**ACTION ITEM:** Every entry should be reproduced word for word.

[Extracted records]
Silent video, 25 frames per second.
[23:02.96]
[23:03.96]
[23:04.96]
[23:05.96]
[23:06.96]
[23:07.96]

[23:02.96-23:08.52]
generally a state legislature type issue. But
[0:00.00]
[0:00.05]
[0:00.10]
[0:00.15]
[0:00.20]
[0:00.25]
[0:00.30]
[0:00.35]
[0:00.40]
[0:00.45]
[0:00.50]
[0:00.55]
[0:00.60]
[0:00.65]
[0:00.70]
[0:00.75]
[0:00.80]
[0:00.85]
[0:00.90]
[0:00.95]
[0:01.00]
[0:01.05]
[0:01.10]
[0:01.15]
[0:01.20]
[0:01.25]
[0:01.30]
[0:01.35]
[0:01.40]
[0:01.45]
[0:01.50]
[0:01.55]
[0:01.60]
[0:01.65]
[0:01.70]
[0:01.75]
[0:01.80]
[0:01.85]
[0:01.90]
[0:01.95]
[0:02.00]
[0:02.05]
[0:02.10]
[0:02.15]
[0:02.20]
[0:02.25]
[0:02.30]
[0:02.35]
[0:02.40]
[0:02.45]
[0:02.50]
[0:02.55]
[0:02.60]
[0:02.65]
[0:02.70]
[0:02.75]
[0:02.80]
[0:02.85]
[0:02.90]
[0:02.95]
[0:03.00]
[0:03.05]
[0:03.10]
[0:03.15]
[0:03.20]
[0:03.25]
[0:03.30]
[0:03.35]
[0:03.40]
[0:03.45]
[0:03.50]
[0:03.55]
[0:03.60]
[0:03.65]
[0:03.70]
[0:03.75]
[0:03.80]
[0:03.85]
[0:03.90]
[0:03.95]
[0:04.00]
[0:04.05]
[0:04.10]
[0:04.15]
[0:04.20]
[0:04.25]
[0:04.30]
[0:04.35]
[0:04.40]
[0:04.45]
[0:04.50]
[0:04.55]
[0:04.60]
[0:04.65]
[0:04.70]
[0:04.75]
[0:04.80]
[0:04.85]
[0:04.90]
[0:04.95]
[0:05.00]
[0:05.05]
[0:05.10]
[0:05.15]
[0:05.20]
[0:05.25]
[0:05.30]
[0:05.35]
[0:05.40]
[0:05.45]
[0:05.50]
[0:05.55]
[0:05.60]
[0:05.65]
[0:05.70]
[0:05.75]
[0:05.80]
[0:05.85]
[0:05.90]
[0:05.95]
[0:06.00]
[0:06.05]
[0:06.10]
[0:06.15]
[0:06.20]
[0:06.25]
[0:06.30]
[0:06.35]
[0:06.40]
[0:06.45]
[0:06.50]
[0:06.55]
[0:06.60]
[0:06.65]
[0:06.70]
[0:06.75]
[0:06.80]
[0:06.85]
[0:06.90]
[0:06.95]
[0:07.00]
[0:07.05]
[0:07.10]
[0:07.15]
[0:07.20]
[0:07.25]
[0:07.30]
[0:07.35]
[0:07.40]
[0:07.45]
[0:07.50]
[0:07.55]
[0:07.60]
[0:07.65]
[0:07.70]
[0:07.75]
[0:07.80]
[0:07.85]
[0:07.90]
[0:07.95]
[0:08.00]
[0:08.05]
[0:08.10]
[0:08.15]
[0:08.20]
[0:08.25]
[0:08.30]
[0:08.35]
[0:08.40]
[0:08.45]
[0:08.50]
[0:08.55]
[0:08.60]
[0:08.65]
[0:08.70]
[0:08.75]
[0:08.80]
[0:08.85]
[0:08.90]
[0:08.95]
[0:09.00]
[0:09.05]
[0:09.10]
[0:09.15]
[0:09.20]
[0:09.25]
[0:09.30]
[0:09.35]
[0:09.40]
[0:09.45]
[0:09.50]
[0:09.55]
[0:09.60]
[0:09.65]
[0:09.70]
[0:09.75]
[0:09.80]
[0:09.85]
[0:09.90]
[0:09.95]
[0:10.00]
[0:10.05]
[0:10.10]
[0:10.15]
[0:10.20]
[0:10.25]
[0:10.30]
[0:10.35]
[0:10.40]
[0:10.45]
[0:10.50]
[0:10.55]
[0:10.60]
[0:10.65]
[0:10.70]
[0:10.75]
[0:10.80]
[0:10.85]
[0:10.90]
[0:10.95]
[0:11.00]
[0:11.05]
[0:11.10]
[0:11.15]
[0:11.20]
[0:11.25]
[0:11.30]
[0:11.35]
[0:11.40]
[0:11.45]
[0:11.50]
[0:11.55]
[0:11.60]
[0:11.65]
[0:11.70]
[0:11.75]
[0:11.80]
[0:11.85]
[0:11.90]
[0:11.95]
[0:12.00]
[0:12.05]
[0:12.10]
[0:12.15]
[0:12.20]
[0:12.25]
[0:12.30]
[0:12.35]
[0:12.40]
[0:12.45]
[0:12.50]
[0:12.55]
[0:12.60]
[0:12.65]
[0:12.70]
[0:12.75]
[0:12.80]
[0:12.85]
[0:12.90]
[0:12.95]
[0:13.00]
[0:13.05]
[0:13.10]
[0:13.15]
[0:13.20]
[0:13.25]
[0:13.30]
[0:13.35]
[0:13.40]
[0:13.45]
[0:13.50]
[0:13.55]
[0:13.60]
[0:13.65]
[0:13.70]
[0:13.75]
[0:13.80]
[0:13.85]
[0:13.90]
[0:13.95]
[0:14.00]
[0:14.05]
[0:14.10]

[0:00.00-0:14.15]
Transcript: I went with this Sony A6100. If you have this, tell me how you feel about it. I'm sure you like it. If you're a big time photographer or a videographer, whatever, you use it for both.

**SOLUTION:**
Silent video, 25 frames per second.
[23:02.96]
[23:03.96]
[23:04.96]
[23:05.96]
[23:06.96]
[23:07.96]

[23:02.96-23:08.52]
generally a state legislature type issue. But
[0:00.00]
[0:00.05]
[0:00.10]
[0:00.15]
[0:00.20]
[0:00.25]
[0:00.30]
[0:00.35]
[0:00.40]
[0:00.45]
[0:00.50]
[0:00.55]
[0:00.60]
[0:00.65]
[0:00.70]
[0:00.75]
[0:00.80]
[0:00.85]
[0:00.90]
[0:00.95]
[0:01.00]
[0:01.05]
[0:01.10]
[0:01.15]
[0:01.20]
[0:01.25]
[0:01.30]
[0:01.35]
[0:01.40]
[0:01.45]
[0:01.50]
[0:01.55]
[0:01.60]
[0:01.65]
[0:01.70]
[0:01.75]
[0:01.80]
[0:01.85]
[0:01.90]
[0:01.95]
[0:02.00]
[0:02.05]
[0:02.10]
[0:02.15]
[0:02.20]
[0:02.25]
[0:02.30]
[0:02.35]
[0:02.40]
[0:02.45]
[0:02.50]
[0:02.55]
[0:02.60]
[0:02.65]
[0:02.70]
[0:02.75]
[0:02.80]
[0:02.85]
[0:02.90]
[0:02.95]
[0:03.00]
[0:03.05]
[0:03.10]
[0:03.15]
[0:03.20]
[0:03.25]
[0:03.30]
[0:03.35]
[0:03.40]
[0:03.45]
[0:03.50]
[0:03.55]
[0:03.60]
[0:03.65]
[0:03.70]
[0:03.75]
[0:03.80]
[0:03.85]
[0:03.90]
[0:03.95]
[0:04.00]
[0:04.05]
[0:04.10]
[0:04.15]
[0:04.20]
[0:04.25]
[0:04.30]
[0:04.35]
[0:04.40]
[0:04.45]
[0:04.50]
[0:04.55]
[0:04.60]
[0:04.65]
[0:04.70]
[0:04.75]
[0:04.80]
[0:04.85]
[0:04.90]
[0:04.95]
[0:05.00]
[0:05.05]
[0:05.10]
[0:05.15]
[0:05.20]
[0:05.25]
[0:05.30]
[0:05.35]
[0:05.40]
[0:05.45]
[0:05.50]
[0:05.55]
[0:05.60]
[0:05.65]
[0:05.70]
[0:05.75]
[0:05.80]
[0:05.85]
[0:05.90]
[0:05.95]
[0:06.00]
[0:06.05]
[0:06.10]
[0:06.15]
[0:06.20]
[0:06.25]
[0:06.30]
[0:06.35]
[0:06.40]
[0:06.45]
[0:06.50]
[0:06.55]
[0:06.60]
[0:06.65]
[0:06.70]
[0:06.75]
[0:06.80]
[0:06.85]
[0:06.90]
[0:06.95]
[0:07.00]
[0:07.05]
[0:07.10]
[0:07.15]
[0:07.20]
[0:07.25]
[0:07.30]
[0:07.35]
[0:07.40]
[0:07.45]
[0:07.50]
[0:07.55]
[0:07.60]
[0:07.65]
[0:07.70]
[0:07.75]
[0:07.80]
[0:07.85]
[0:07.90]
[0:07.95]
[0:08.00]
[0:08.05]
[0:08.10]
[0:08.15]
[0:08.20]
[0:08.25]
[0:08.30]
[0:08.35]
[0:08.40]
[0:08.45]
[0:08.50]
[0:08.55]
[0:08.60]
[0:08.65]
[0:08.70]
[0:08.75]
[0:08.80]
[0:08.85]
[0:08.90]
[0:08.95]
[0:09.00]
[0:09.05]
[0:09.10]
[0:09.15]
[0:09.20]
[0:09.25]
[0:09.30]
[0:09.35]
[0:09.40]
[0:09.45]
[0:09.50]
[0:09.55]
[0:09.60]
[0:09.65]
[0:09.70]
[0:09.75]
[0:09.80]
[0:09.85]
[0:09.90]
[0:09.95]
[0:10.00]
[0:10.05]
[0:10.10]
[0:10.15]
[0:10.20]
[0:10.25]
[0:10.30]
[0:10.35]
[0:10.40]
[0:10.45]
[0:10.50]
[0:10.55]
[0:10.60]
[0:10.65]
[0:10.70]
[0:10.75]
[0:10.80]
[0:10.85]
[0:10.90]
[0:10.95]
[0:11.00]
[0:11.05]
[0:11.10]
[0:11.15]
[0:11.20]
[0:11.25]
[0:11.30]
[0:11.35]
[0:11.40]
[0:11.45]
[0:11.50]
[0:11.55]
[0:11.60]
[0:11.65]
[0:11.70]
[0:11.75]
[0:11.80]
[0:11.85]
[0:11.90]
[0:11.95]
[0:12.00]
[0:12.05]
[0:12.10]
[0:12.15]
[0:12.20]
[0:12.25]
[0:12.30]
[0:12.35]
[0:12.40]
[0:12.45]
[0:12.50]
[0:12.55]
[0:12.60]
[0:12.65]
[0:12.70]
[0:12.75]
[0:12.80]
[0:12.85]
[0:12.90]
[0:12.95]
[0:13.00]
[0:13.05]
[0:13.10]
[0:13.15]
[0:13.20]
[0:13.25]
[0:13.30]
[0:13.35]
[0:13.40]
[0:13.45]
[0:13.50]
[0:13.55]
[0:13.60]
[0:13.65]
[0:13.70]
[0:13.75]
[0:13.80]
[0:13.85]
[0:13.90]
[0:13.95]
[0:14.00]
[0:14.05]
[0:14.10]

[0:00.00-0:14.15]
Transcript: I went with this Sony A6100. If you have this, tell me how you feel about it. I'm sure you like it. If you're a big time photographer or a videographer, whatever, you use it for both.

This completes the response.